Prior to this era of personal time tracking, if you told me I had two hours to myself, I would make a list of 20 things I hoped to get done in that time. Then one of two things would happen: I would either work frantically to accomplish as many of them as possible (and feel entirely spent at the end), or I would become frozen with the immensity of the tasks before me. i would waste the time and get none of the important things done.
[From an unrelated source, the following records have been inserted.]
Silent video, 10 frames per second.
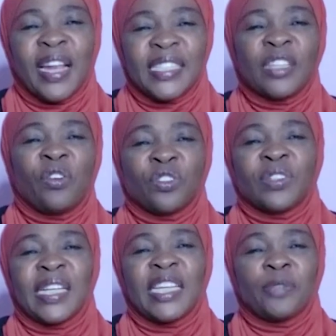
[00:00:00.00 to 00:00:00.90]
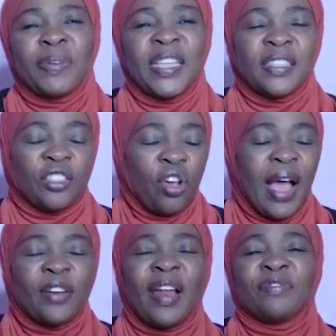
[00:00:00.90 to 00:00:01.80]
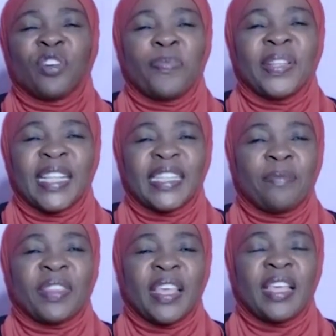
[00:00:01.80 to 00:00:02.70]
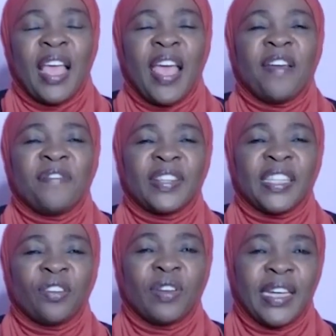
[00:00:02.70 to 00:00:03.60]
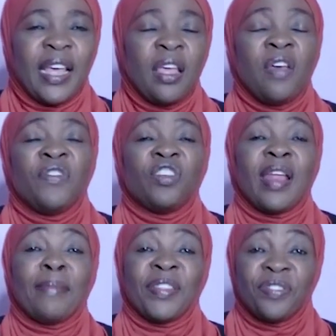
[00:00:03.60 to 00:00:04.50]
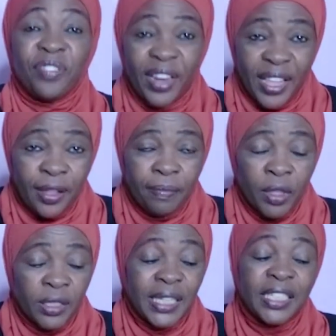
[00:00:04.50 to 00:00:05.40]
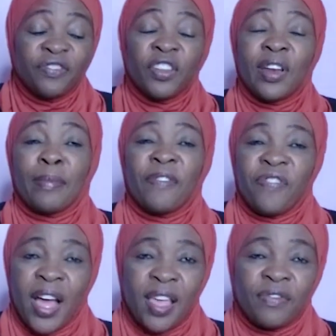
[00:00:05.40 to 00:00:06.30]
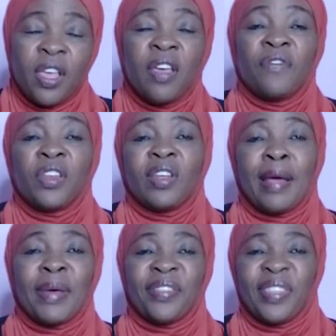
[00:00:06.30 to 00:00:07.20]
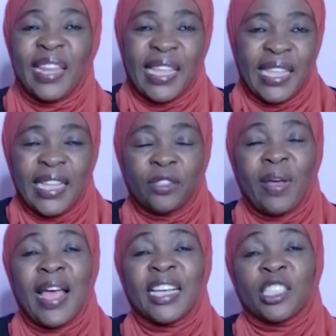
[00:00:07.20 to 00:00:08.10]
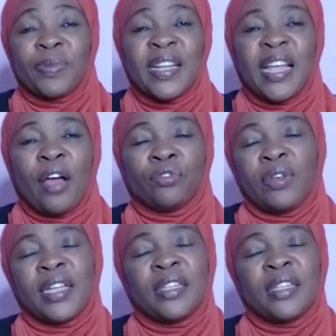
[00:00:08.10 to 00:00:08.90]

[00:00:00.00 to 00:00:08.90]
and see all those links, please. So I don't have to repeat the same thing every single day. Video number 3, this is video number 5. Video number 3 is where I explain how to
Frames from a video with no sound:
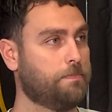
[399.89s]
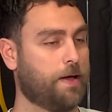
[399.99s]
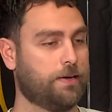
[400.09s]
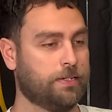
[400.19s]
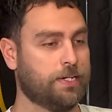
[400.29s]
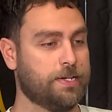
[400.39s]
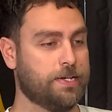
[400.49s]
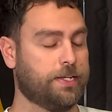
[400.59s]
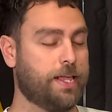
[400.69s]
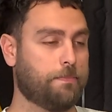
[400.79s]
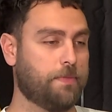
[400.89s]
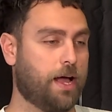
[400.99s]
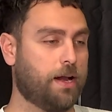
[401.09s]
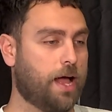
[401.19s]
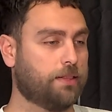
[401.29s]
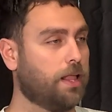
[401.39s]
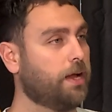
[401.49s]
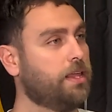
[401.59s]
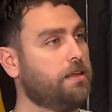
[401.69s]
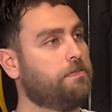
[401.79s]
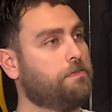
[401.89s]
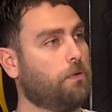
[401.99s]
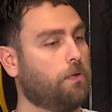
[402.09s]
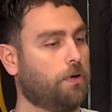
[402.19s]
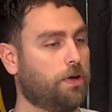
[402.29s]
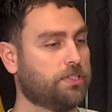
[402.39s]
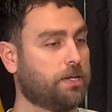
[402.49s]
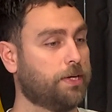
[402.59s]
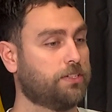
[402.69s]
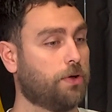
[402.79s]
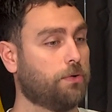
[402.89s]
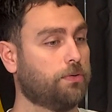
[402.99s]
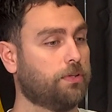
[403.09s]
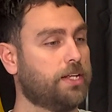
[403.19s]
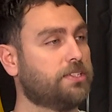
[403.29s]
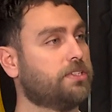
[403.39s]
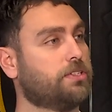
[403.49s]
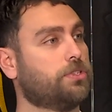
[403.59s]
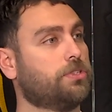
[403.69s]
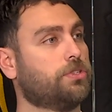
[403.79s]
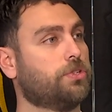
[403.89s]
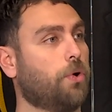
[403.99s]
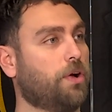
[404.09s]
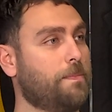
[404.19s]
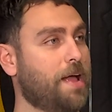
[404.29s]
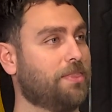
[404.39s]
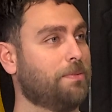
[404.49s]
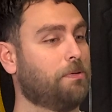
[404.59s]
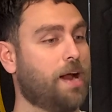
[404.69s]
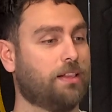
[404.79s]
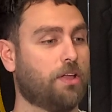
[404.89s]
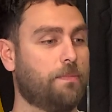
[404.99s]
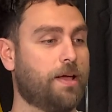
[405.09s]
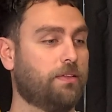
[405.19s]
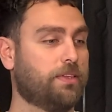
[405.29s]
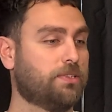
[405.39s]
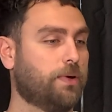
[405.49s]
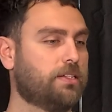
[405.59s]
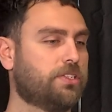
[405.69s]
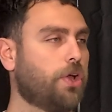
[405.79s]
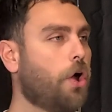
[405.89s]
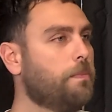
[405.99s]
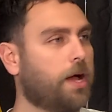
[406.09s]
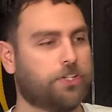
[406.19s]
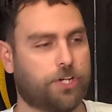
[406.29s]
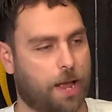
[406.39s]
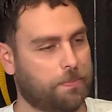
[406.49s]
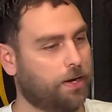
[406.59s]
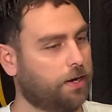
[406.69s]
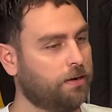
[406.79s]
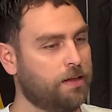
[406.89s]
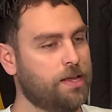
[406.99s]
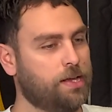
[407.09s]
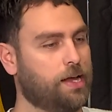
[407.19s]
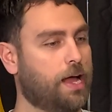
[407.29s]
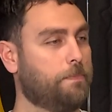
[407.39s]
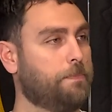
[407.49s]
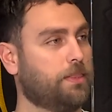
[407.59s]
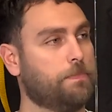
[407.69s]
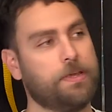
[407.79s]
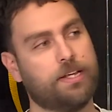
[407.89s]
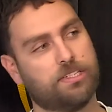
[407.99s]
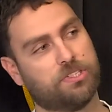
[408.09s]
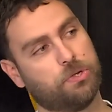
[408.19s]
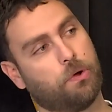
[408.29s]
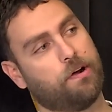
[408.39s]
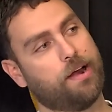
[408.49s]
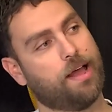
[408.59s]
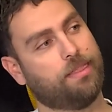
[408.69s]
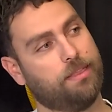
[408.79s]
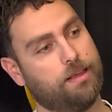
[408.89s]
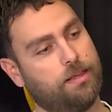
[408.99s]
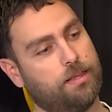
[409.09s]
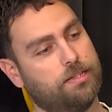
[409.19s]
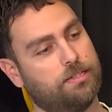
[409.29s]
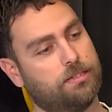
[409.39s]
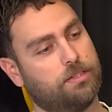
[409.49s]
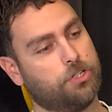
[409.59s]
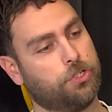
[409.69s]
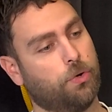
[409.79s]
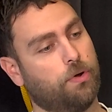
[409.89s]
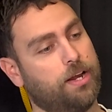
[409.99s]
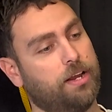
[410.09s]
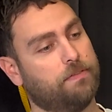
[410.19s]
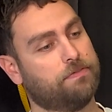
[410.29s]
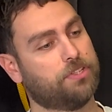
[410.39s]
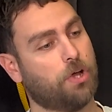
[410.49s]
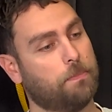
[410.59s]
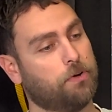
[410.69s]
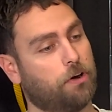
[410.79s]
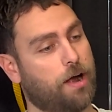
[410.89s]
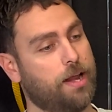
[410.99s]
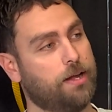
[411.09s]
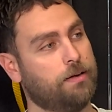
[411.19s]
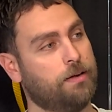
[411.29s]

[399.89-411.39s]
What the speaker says: But, yep, unlucky for Oscar McDonald. Let's talk about the Brownlow medal this week. So much happening. But the biggest story, I think, is the shortening of Tom Green.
What I found myself saying this month is, “My priority in the next two hours is to get x and y done.” It didn’t mean I stopped after I got those two things done. I often got much more done. But focusing on those two priorities helped me to feel less frantic, anxious and overwhelmed (surely, I could get two things done!), and I was less exhausted at the end of that time. I usually got those two priorities done, and they were the two Big Rocks in my mayonnaise jar. The rest of the sand and pebbles fit in around them.
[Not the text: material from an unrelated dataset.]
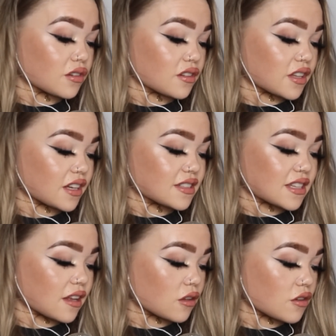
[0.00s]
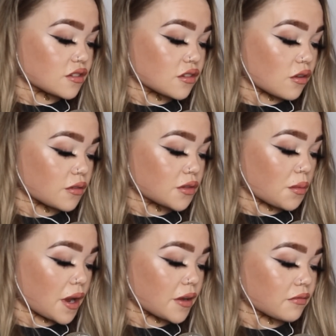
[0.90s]
good things get lost along the
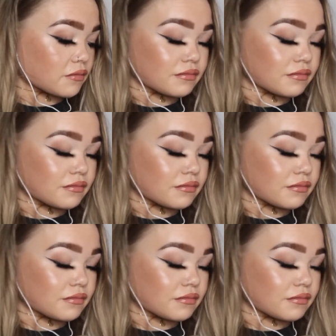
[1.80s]
way.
The mayonnaise jar analogy, if you don’t already know it, goes something like this:
A professor brought a mayonnaise jar, some large rocks, some smaller rocks, some pebbles and some sand to class. He asked the students if those items could all fit into the jar. The students thought it wasn’t possible.
The professor then proceeded to put the big rocks in first, followed by the smaller rocks, the pebbles, and finally, the sand. It all fit, after he gave it a good shake and let all the small things settle inside the jar.
He told the students that time is the same way. If you start with all the small, piddly stuff, you’ll never fit the big, important rocks in. But if you get the big, important rocks in first, you can shake down the contents and find that the smaller, less important stuff fits into the smaller spaces.
May you get those two or three “big rocks” in today!